Kullback-Leibler (KL) divergentie¶

Als we twee aparte kansdistributies $P(x)$ en $Q(x)$ over dezelfde random variabele $\text{x}$ hebben, kunnen we meten hoe verschillend deze twee distributies zijn met de Kullback-Leibler divergentie:

D_{KL}(P \parallel Q) = \mathbb{E}_{x \sim P}\left[\log \frac{P(x)}{Q(x)}\right] = \mathbb{E}_{x \sim P}[\log P(x) - \log Q(x)]

(8)

Voor discrete variabelen:

D_{KL}(P \parallel Q) = \sum_x P(x) \log \frac{P(x)}{Q(x)}

(9)

Voor continue variabelen:

D_{KL}(P \parallel Q) = \int p(x) \log \frac{p(x)}{q(x)} dx

(10)

Eigenschappen:

$D_{KL}(P \parallel Q) \geq 0$ : Altijd positief
$D_{KL}(P \parallel Q) = 0 \Leftrightarrow P = Q$ : Nul bij identieke verdelingen
$D_{KL}(P \parallel Q) \neq D_{KL}(Q \parallel P)$ : ⚠️ Niet symmetrisch

from scipy import stats

# Define the distributions
x = np.linspace(-5, 10, 1000)

# P(x): Mixture of 2 Gaussians (true distribution)
# 60% from N(0, 1) and 40% from N(5, 1.5)
mu1, sigma1, weight1 = 0, 1, 0.6
mu2, sigma2, weight2 = 5, 1.5, 0.4

p_x = weight1 * stats.norm.pdf(x, mu1, sigma1) + weight2 * stats.norm.pdf(x, mu2, sigma2)

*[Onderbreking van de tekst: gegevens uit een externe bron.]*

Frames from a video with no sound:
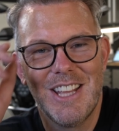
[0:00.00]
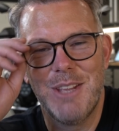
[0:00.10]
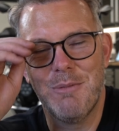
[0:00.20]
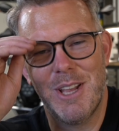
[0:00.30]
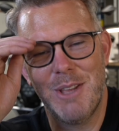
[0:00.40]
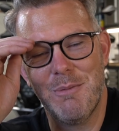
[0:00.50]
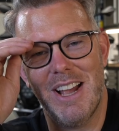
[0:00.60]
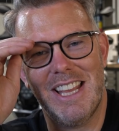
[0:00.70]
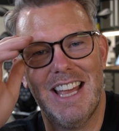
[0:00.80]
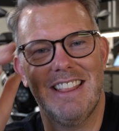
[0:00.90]
you
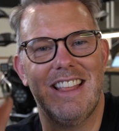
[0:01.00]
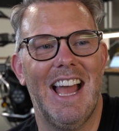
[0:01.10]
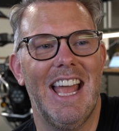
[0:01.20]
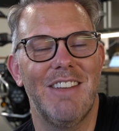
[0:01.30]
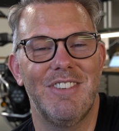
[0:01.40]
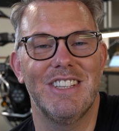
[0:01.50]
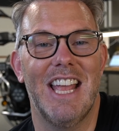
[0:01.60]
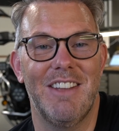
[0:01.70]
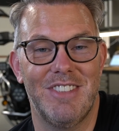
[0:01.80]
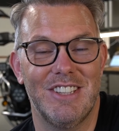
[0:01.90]
might get that
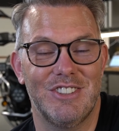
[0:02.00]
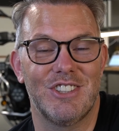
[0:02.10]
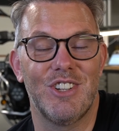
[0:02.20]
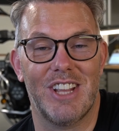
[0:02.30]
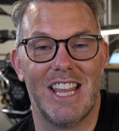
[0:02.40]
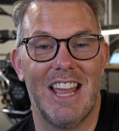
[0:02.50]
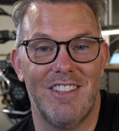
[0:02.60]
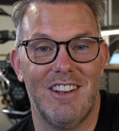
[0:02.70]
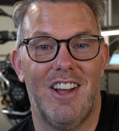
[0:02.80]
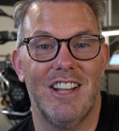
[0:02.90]
if they're just looking at
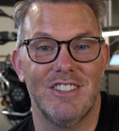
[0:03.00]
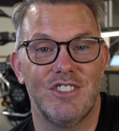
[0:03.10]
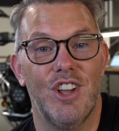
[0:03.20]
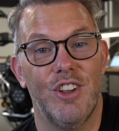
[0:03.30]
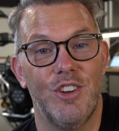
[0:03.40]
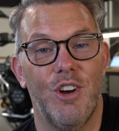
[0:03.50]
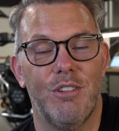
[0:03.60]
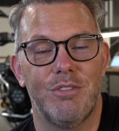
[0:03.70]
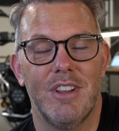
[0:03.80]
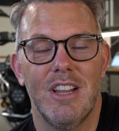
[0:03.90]
the lights turned
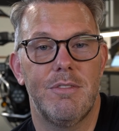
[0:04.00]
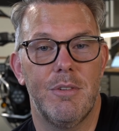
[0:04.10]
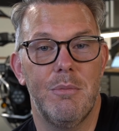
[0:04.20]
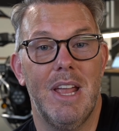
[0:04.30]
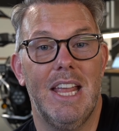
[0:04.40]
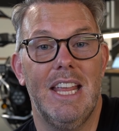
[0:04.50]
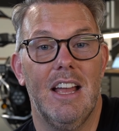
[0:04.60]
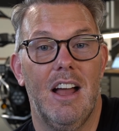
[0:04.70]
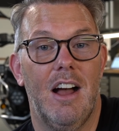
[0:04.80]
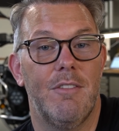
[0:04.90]
off. For me,
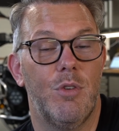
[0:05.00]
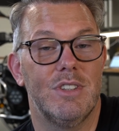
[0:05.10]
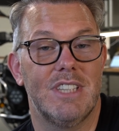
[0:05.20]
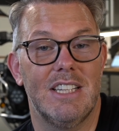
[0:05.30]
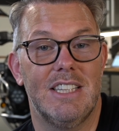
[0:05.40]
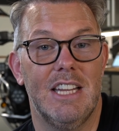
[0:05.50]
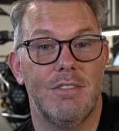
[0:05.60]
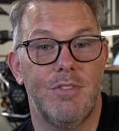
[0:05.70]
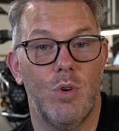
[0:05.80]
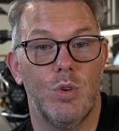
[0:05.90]
I've always had
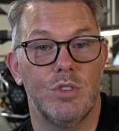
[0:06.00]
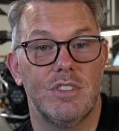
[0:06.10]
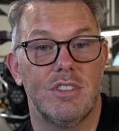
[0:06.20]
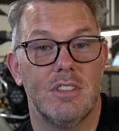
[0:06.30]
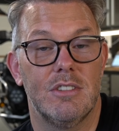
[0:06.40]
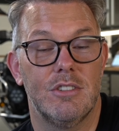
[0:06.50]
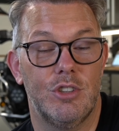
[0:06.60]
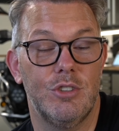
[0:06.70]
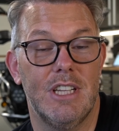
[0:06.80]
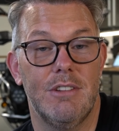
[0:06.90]
D4s,
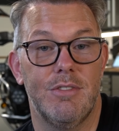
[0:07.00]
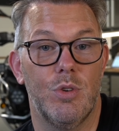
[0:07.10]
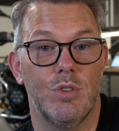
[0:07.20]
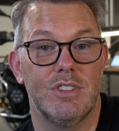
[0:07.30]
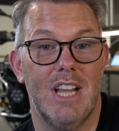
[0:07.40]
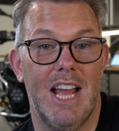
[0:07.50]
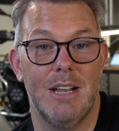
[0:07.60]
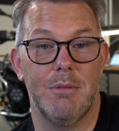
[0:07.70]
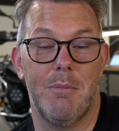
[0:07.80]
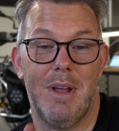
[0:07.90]
2 D4s
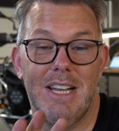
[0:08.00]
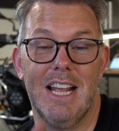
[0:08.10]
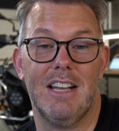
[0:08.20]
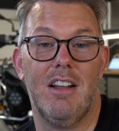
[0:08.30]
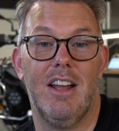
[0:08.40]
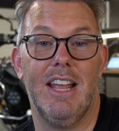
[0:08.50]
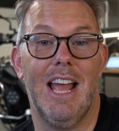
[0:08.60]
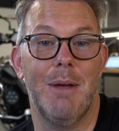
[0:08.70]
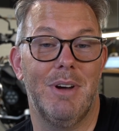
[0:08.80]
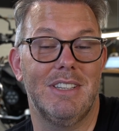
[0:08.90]
and my main headlight,
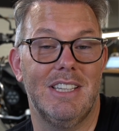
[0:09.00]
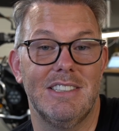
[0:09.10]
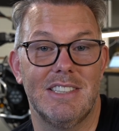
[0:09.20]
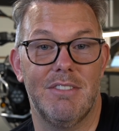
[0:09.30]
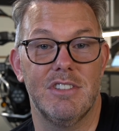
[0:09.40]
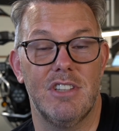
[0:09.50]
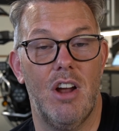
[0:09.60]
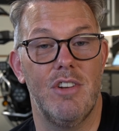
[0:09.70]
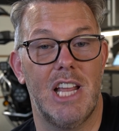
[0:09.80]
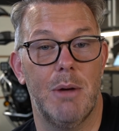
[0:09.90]
and my D7s
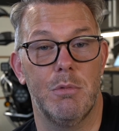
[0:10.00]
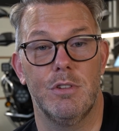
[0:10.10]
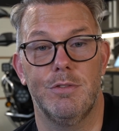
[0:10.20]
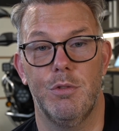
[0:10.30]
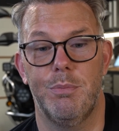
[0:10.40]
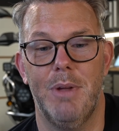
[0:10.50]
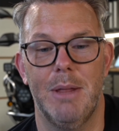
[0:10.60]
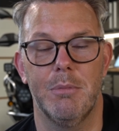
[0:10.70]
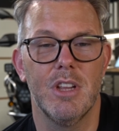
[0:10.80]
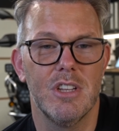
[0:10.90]
only come on as full
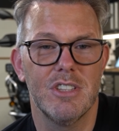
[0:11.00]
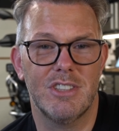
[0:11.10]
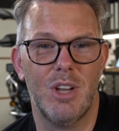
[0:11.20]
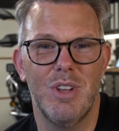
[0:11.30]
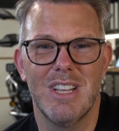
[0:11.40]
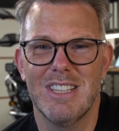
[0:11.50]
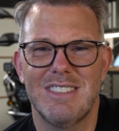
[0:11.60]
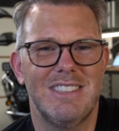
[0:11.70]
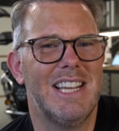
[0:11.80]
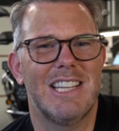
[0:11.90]
beam. So
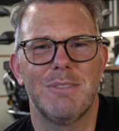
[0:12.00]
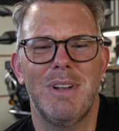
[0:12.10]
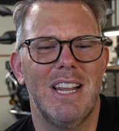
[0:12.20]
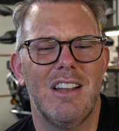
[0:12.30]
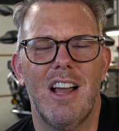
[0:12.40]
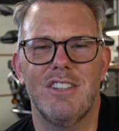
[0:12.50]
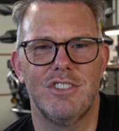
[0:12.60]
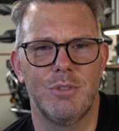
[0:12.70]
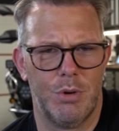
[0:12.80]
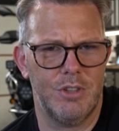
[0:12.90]
stick as many lights
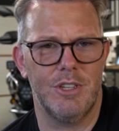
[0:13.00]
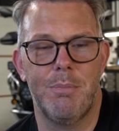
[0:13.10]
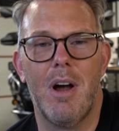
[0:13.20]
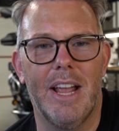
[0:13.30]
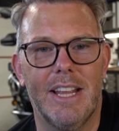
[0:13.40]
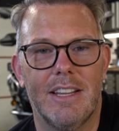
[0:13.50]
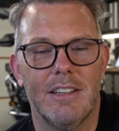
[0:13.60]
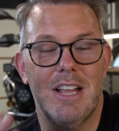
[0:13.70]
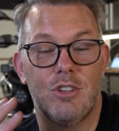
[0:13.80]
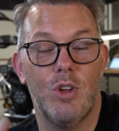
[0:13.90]
as you want on your bike,
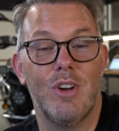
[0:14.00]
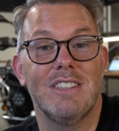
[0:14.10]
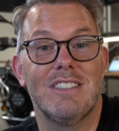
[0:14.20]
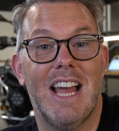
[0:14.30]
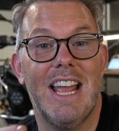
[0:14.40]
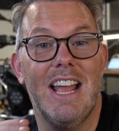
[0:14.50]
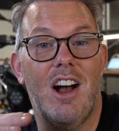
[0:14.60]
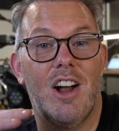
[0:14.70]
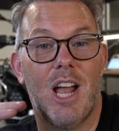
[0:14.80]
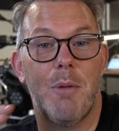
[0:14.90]
as long as they
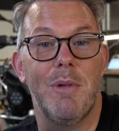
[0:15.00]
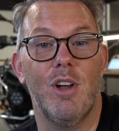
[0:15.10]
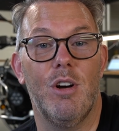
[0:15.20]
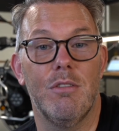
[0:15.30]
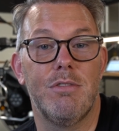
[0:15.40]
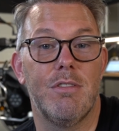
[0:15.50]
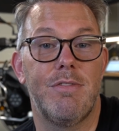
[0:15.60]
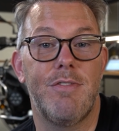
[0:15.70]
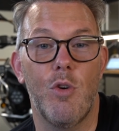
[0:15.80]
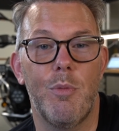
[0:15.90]
are coming on for
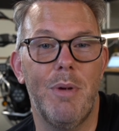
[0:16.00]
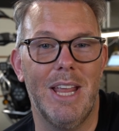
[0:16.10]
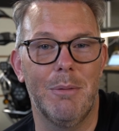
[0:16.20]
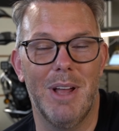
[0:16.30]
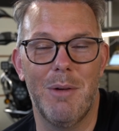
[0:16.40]
full beam.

# Q(x): Single Gaussian (approximating distribution)
mu_q, sigma_q = 2.5, 2.5
q_x = stats.norm.pdf(x, mu_q, sigma_q)

# Calculate KL divergences
# D_KL(P||Q) - forward KL
# We need to be careful with numerical stability
epsilon = 1e-10
p_safe = np.where(p_x > epsilon, p_x, epsilon)
q_safe = np.where(q_x > epsilon, q_x, epsilon)

# Forward KL: D_KL(P||Q) = ∫ P(x) log(P(x)/Q(x)) dx
integrand_forward = p_safe * np.log(p_safe / q_safe)
kl_forward = np.trapezoid(integrand_forward, x)

# Reverse KL: D_KL(Q||P) = ∫ Q(x) log(Q(x)/P(x)) dx
integrand_reverse = q_safe * np.log(q_safe / p_safe)
kl_reverse = np.trapezoid(integrand_reverse, x)

# Create visualization
fig, axes = plt.subplots(2, 2, figsize=(15, 12))

# Top left: Show both distributions
ax = axes[0, 0]
ax.plot(x, p_x, "b-", linewidth=2.5, label="P(x): Mixture of 2 Gaussians", alpha=0.8)
ax.fill_between(x, p_x, alpha=0.2, color="blue")
ax.plot(x, q_x, "r-", linewidth=2.5, label="Q(x): Single Gaussian", alpha=0.8)
ax.fill_between(x, q_x, alpha=0.2, color="red")

# Mark the means
ax.axvline(mu1, color="blue", linestyle=":", alpha=0.5, linewidth=1.5)
ax.axvline(mu2, color="blue", linestyle=":", alpha=0.5, linewidth=1.5)
ax.axvline(mu_q, color="red", linestyle=":", alpha=0.5, linewidth=1.5)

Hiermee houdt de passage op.